[Stored data]

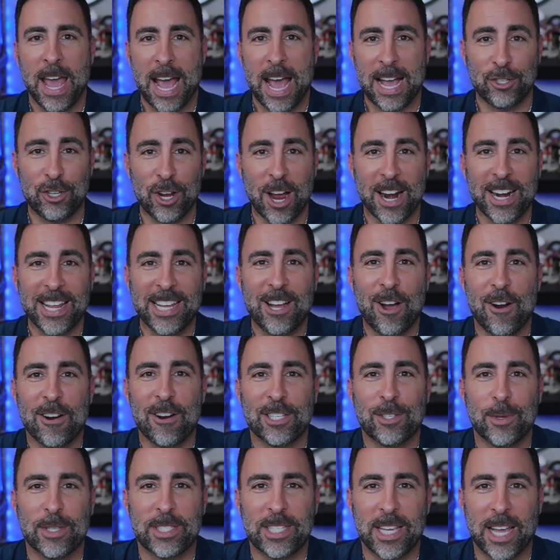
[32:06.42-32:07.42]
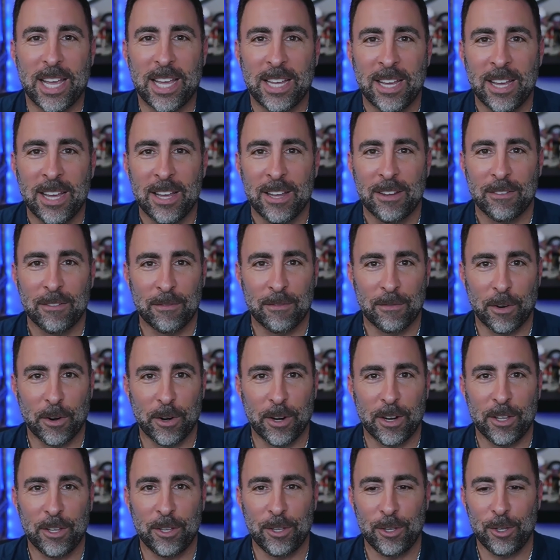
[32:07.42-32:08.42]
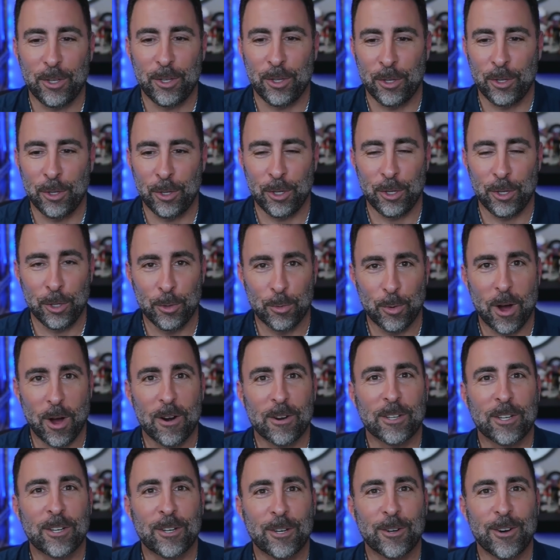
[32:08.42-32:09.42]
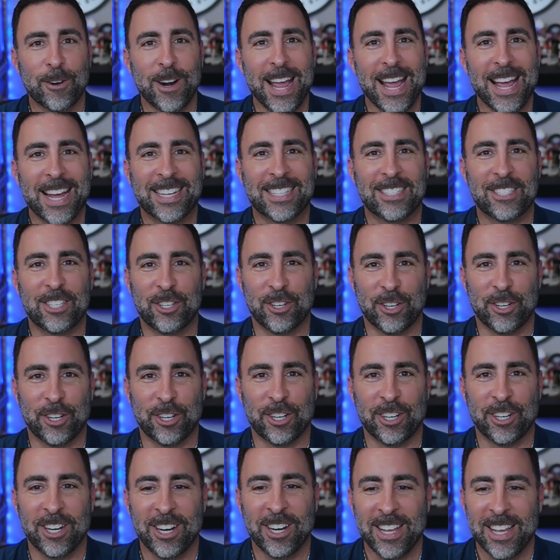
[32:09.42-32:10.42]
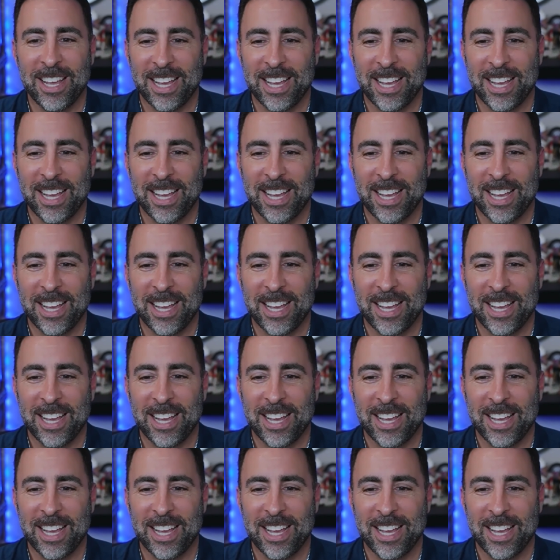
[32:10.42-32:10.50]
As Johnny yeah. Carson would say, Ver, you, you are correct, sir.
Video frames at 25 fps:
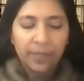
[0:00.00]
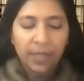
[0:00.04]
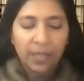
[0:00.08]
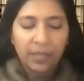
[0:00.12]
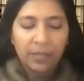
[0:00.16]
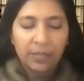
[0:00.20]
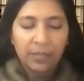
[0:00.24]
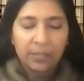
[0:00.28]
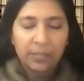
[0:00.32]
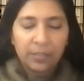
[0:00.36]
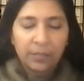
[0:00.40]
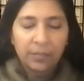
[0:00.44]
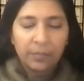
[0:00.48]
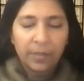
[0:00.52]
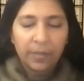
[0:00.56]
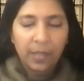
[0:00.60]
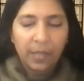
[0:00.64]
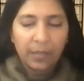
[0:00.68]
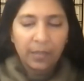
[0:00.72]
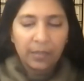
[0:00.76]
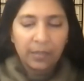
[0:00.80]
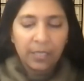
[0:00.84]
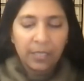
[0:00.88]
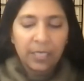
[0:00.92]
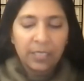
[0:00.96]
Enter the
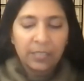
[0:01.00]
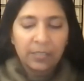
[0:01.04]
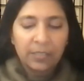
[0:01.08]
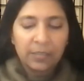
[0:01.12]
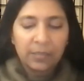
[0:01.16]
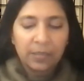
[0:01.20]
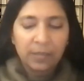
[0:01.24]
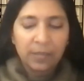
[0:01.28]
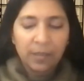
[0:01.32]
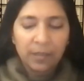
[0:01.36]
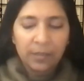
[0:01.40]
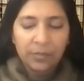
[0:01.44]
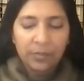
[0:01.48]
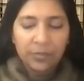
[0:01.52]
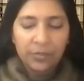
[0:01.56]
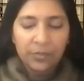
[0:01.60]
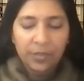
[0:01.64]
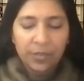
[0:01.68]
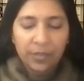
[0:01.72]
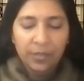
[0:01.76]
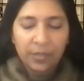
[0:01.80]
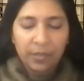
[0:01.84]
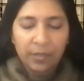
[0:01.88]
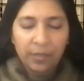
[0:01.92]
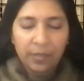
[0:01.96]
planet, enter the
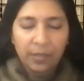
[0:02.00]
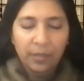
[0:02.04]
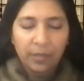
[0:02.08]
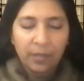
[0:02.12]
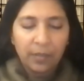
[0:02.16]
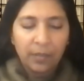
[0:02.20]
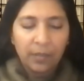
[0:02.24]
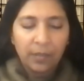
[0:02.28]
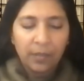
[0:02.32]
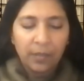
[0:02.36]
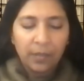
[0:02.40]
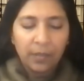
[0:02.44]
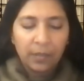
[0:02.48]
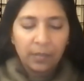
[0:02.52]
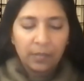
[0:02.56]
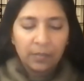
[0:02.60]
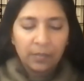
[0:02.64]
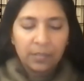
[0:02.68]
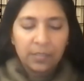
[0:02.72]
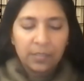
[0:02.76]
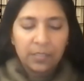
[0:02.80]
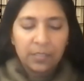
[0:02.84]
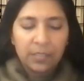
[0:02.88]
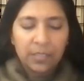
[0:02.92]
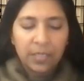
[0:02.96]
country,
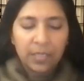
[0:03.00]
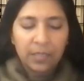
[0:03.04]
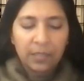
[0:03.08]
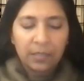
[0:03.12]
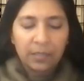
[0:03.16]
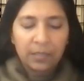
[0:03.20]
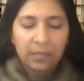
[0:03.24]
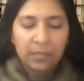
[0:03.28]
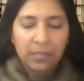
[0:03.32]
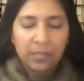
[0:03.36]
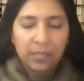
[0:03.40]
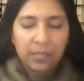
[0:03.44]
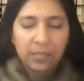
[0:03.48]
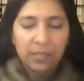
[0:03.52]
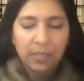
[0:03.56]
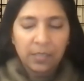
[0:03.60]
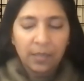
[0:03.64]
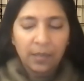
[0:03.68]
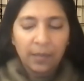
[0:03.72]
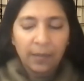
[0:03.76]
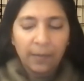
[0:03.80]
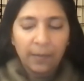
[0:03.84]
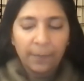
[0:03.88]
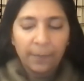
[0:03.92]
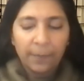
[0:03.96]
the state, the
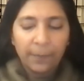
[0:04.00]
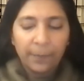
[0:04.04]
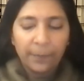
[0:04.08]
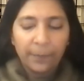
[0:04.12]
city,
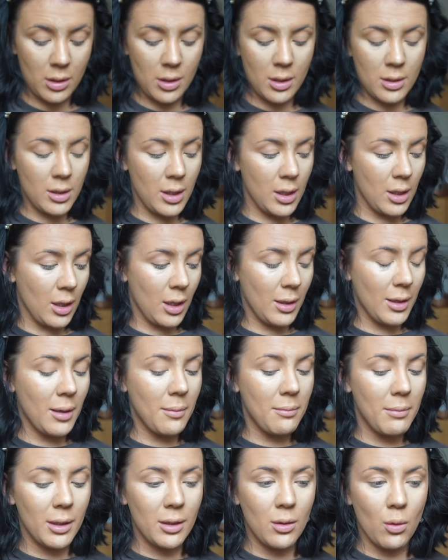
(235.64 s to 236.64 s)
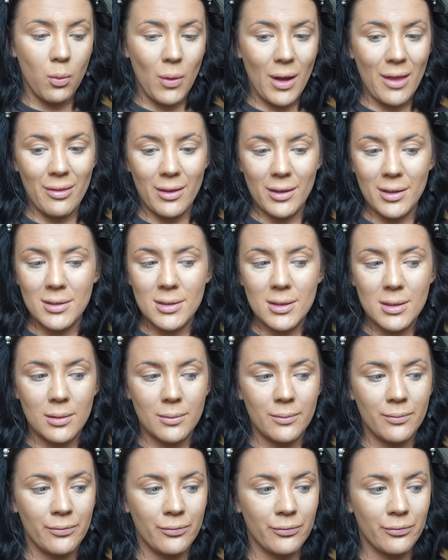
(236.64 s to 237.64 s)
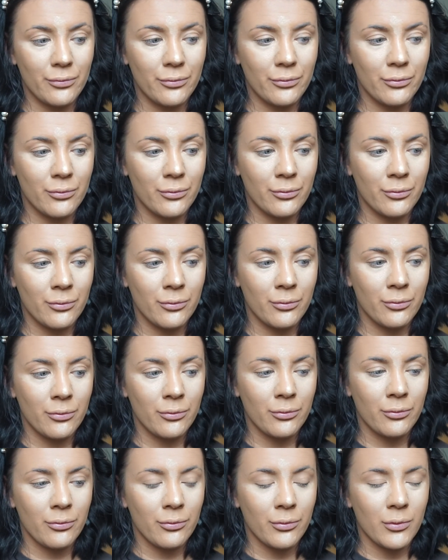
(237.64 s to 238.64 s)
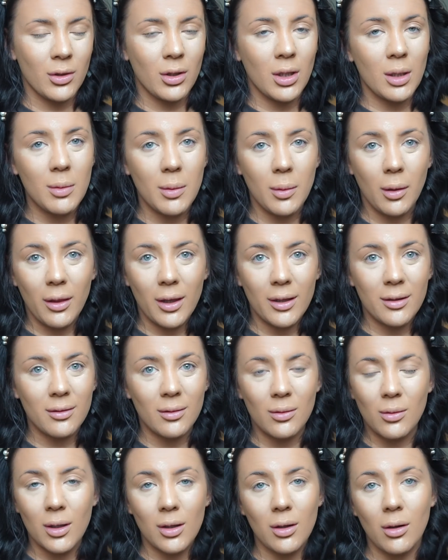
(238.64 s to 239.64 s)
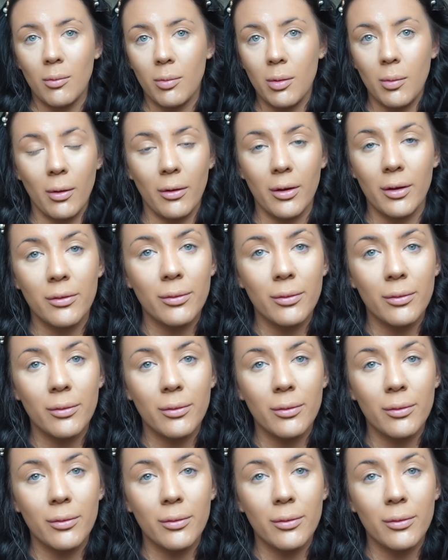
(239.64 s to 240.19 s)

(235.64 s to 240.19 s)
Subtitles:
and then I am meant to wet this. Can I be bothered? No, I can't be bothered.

▸ Task
Before duplicating the entries above, strip out the pictures and keep the rest exact.

▸ Problem solution
[32:06.42-32:07.42]
[32:07.42-32:08.42]
[32:08.42-32:09.42]
[32:09.42-32:10.42]
[32:10.42-32:10.50]
As Johnny yeah. Carson would say, Ver, you, you are correct, sir.
Video frames at 25 fps:
[0:00.00]
[0:00.04]
[0:00.08]
[0:00.12]
[0:00.16]
[0:00.20]
[0:00.24]
[0:00.28]
[0:00.32]
[0:00.36]
[0:00.40]
[0:00.44]
[0:00.48]
[0:00.52]
[0:00.56]
[0:00.60]
[0:00.64]
[0:00.68]
[0:00.72]
[0:00.76]
[0:00.80]
[0:00.84]
[0:00.88]
[0:00.92]
[0:00.96]
Enter the
[0:01.00]
[0:01.04]
[0:01.08]
[0:01.12]
[0:01.16]
[0:01.20]
[0:01.24]
[0:01.28]
[0:01.32]
[0:01.36]
[0:01.40]
[0:01.44]
[0:01.48]
[0:01.52]
[0:01.56]
[0:01.60]
[0:01.64]
[0:01.68]
[0:01.72]
[0:01.76]
[0:01.80]
[0:01.84]
[0:01.88]
[0:01.92]
[0:01.96]
planet, enter the
[0:02.00]
[0:02.04]
[0:02.08]
[0:02.12]
[0:02.16]
[0:02.20]
[0:02.24]
[0:02.28]
[0:02.32]
[0:02.36]
[0:02.40]
[0:02.44]
[0:02.48]
[0:02.52]
[0:02.56]
[0:02.60]
[0:02.64]
[0:02.68]
[0:02.72]
[0:02.76]
[0:02.80]
[0:02.84]
[0:02.88]
[0:02.92]
[0:02.96]
country,
[0:03.00]
[0:03.04]
[0:03.08]
[0:03.12]
[0:03.16]
[0:03.20]
[0:03.24]
[0:03.28]
[0:03.32]
[0:03.36]
[0:03.40]
[0:03.44]
[0:03.48]
[0:03.52]
[0:03.56]
[0:03.60]
[0:03.64]
[0:03.68]
[0:03.72]
[0:03.76]
[0:03.80]
[0:03.84]
[0:03.88]
[0:03.92]
[0:03.96]
the state, the
[0:04.00]
[0:04.04]
[0:04.08]
[0:04.12]
city,
(235.64 s to 236.64 s)
(236.64 s to 237.64 s)
(237.64 s to 238.64 s)
(238.64 s to 239.64 s)
(239.64 s to 240.19 s)

(235.64 s to 240.19 s)
Subtitles:
and then I am meant to wet this. Can I be bothered? No, I can't be bothered.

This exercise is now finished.